::: Extracted records :::

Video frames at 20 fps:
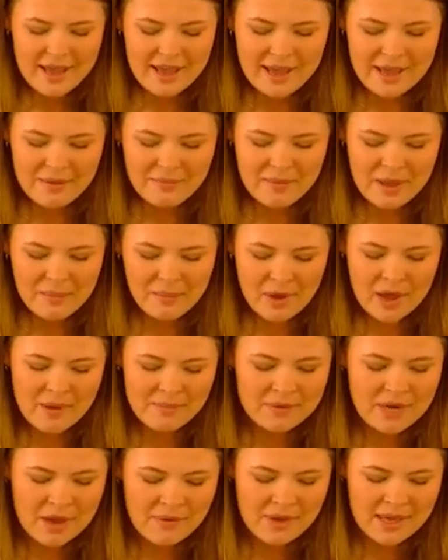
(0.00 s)
Um, my
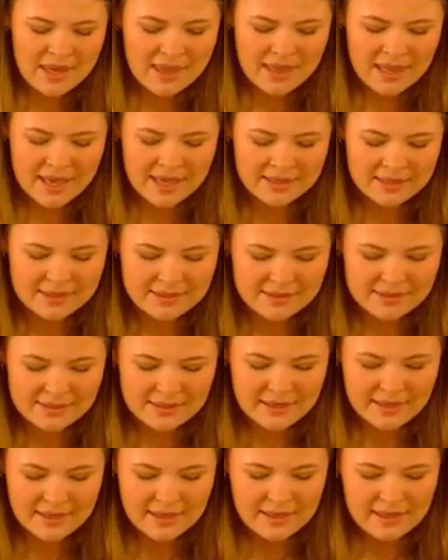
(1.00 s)
mom, knowing this,
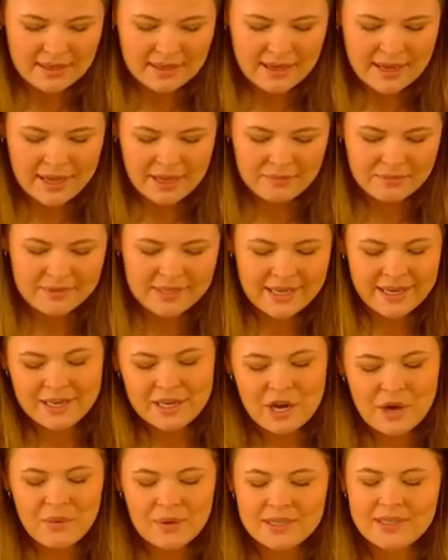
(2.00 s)
um, didn't
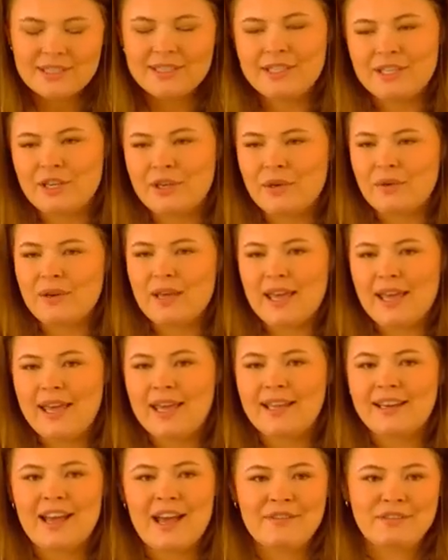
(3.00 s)
know what to do.
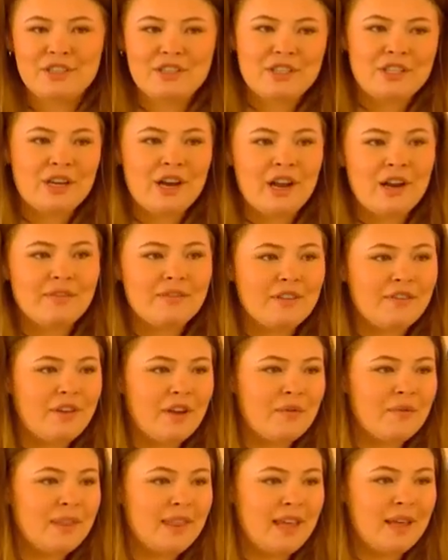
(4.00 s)
And after she got off the
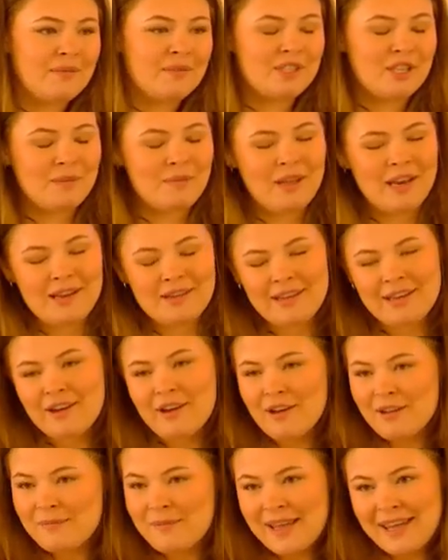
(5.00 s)
phone with them, she immediately
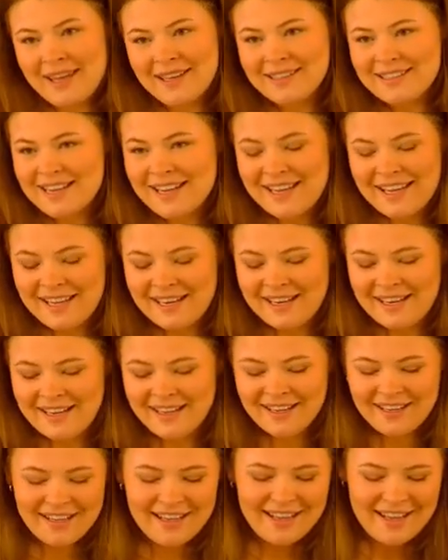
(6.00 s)
called my Aunt Diana,
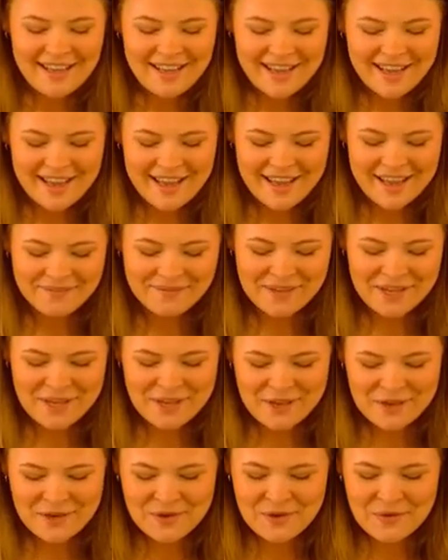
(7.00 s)
um,
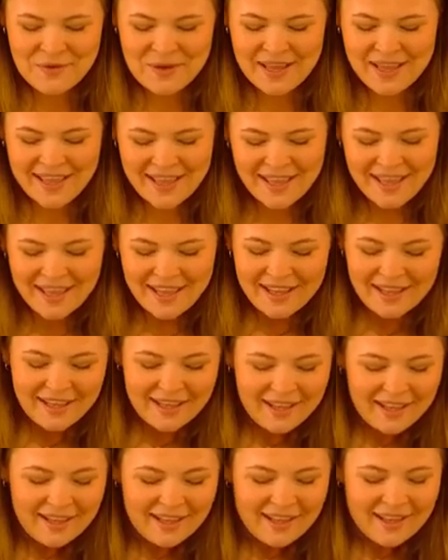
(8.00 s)
who,
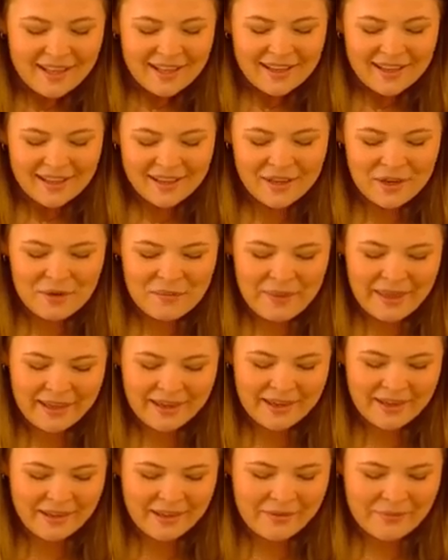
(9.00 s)
oh
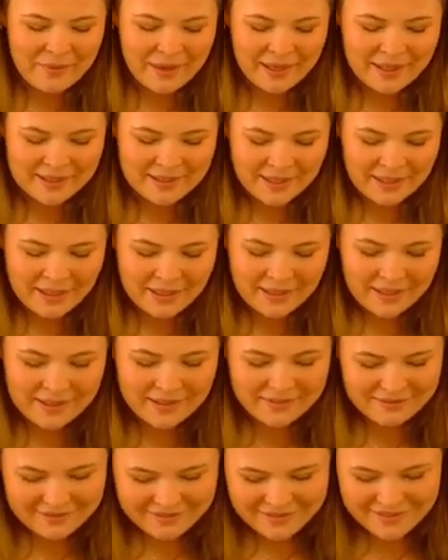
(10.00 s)
man, I love my Aunt
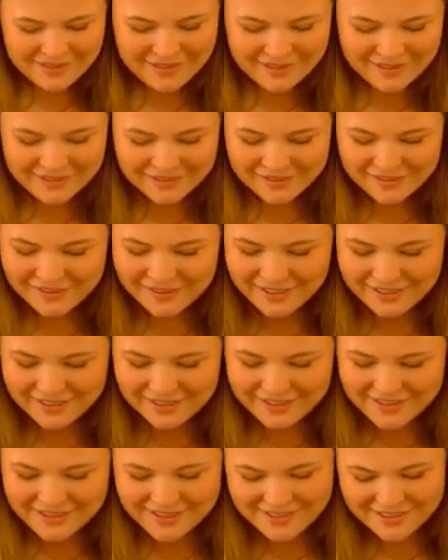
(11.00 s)
Diana. Oh,
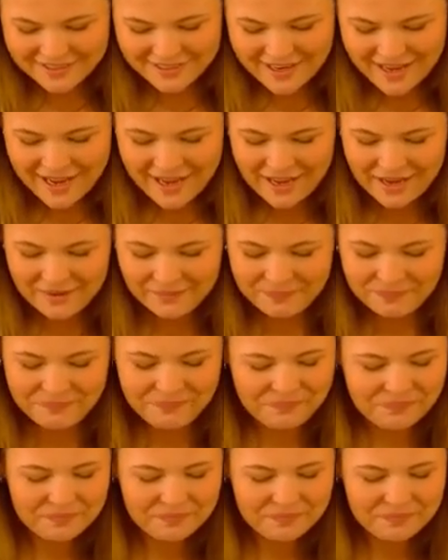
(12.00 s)
goodness. Um,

:::

## Exercise details
Exactly as written, copy the entries above without their pictures.

## Exercise output
Video frames at 20 fps:
(0.00 s)
Um, my
(1.00 s)
mom, knowing this,
(2.00 s)
um, didn't
(3.00 s)
know what to do.
(4.00 s)
And after she got off the
(5.00 s)
phone with them, she immediately
(6.00 s)
called my Aunt Diana,
(7.00 s)
um,
(8.00 s)
who,
(9.00 s)
oh
(10.00 s)
man, I love my Aunt
(11.00 s)
Diana. Oh,
(12.00 s)
goodness. Um,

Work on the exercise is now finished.